Data provided section start

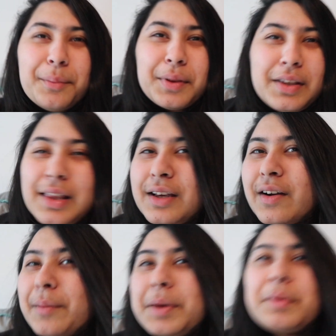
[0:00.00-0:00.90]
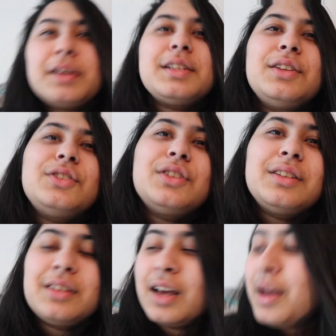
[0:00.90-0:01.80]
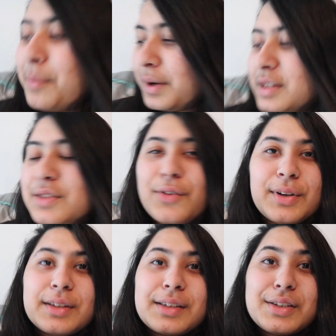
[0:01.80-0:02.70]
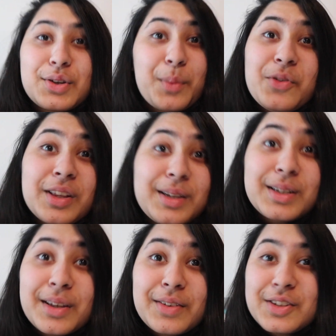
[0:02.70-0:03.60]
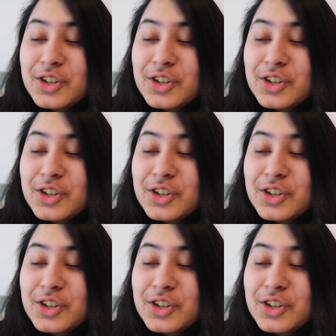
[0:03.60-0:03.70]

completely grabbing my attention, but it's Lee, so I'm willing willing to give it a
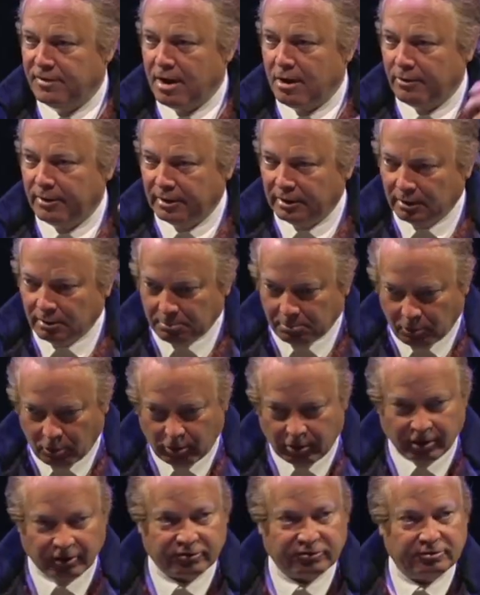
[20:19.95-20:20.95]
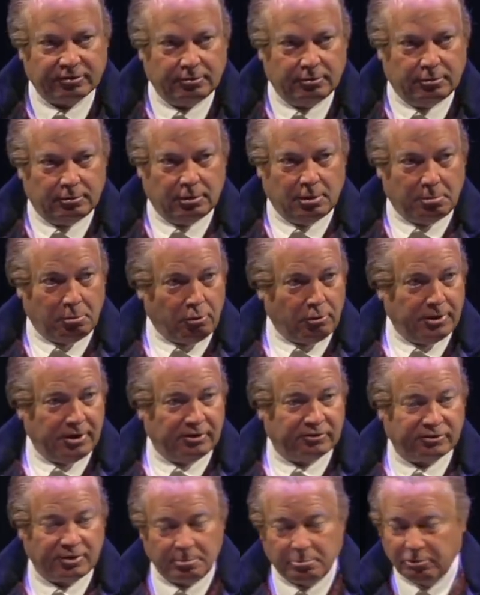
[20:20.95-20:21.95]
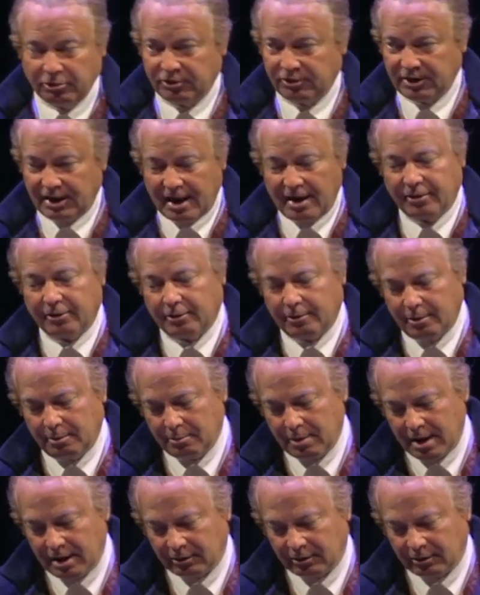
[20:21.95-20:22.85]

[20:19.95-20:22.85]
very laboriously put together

Data provided section end
Data provided section start

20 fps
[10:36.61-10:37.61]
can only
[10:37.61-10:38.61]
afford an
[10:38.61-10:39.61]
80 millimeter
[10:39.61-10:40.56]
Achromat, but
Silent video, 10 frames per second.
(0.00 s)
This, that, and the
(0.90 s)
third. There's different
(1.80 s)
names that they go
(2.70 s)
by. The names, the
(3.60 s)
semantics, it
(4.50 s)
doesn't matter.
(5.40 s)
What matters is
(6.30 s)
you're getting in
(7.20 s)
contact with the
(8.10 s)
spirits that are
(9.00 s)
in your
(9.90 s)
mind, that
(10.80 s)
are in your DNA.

Data provided section end
Data provided section start

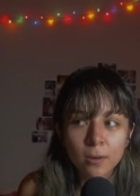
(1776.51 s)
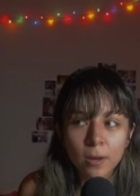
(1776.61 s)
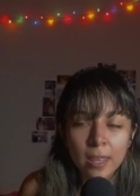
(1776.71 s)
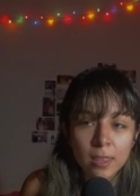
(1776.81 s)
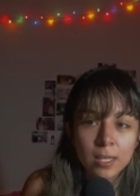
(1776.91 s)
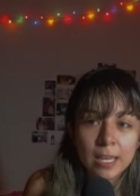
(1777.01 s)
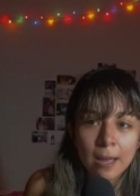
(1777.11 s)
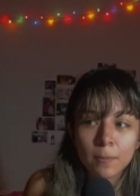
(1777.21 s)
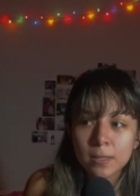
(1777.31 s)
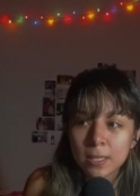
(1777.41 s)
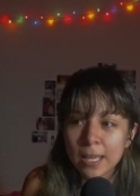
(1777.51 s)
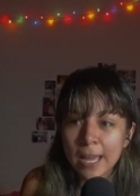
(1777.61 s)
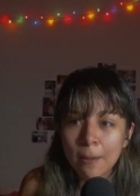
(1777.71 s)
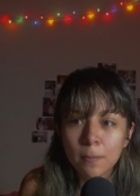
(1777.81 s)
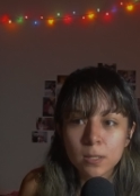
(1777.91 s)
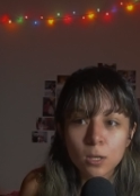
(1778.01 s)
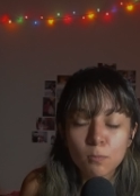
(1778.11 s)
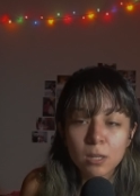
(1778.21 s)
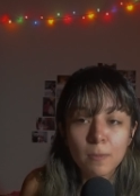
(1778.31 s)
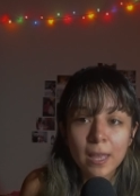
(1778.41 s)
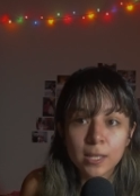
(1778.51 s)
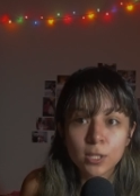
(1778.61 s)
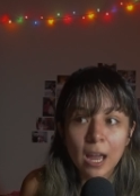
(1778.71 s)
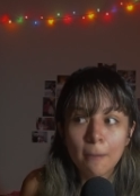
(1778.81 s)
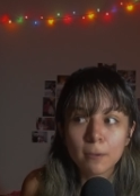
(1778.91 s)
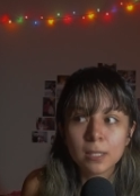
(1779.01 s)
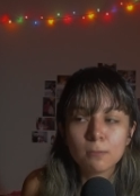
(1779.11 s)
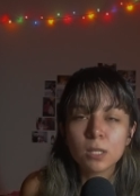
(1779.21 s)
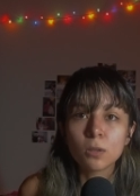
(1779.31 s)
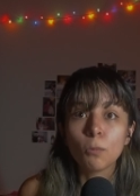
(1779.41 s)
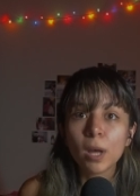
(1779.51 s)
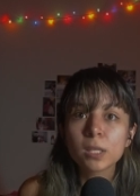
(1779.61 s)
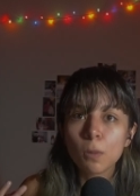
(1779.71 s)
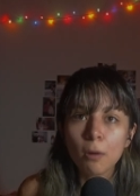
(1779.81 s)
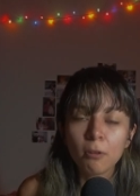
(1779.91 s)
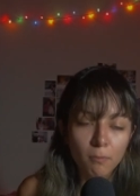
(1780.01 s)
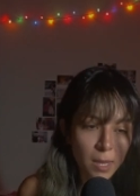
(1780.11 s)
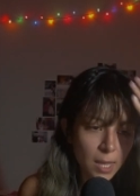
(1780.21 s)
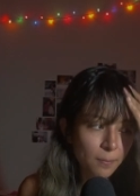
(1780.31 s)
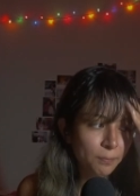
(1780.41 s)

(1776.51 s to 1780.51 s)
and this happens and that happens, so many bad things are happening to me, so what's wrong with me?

Data provided section end

_What you should do_
Exactly the lines above, from the one containing "(1777.41 s)" down to the one containing "(1780.41 s)", are to be repeated, including both ends. Pictures are not part of the copy.

_Answer section_
(1777.41 s)
(1777.51 s)
(1777.61 s)
(1777.71 s)
(1777.81 s)
(1777.91 s)
(1778.01 s)
(1778.11 s)
(1778.21 s)
(1778.31 s)
(1778.41 s)
(1778.51 s)
(1778.61 s)
(1778.71 s)
(1778.81 s)
(1778.91 s)
(1779.01 s)
(1779.11 s)
(1779.21 s)
(1779.31 s)
(1779.41 s)
(1779.51 s)
(1779.61 s)
(1779.71 s)
(1779.81 s)
(1779.91 s)
(1780.01 s)
(1780.11 s)
(1780.21 s)
(1780.31 s)
(1780.41 s)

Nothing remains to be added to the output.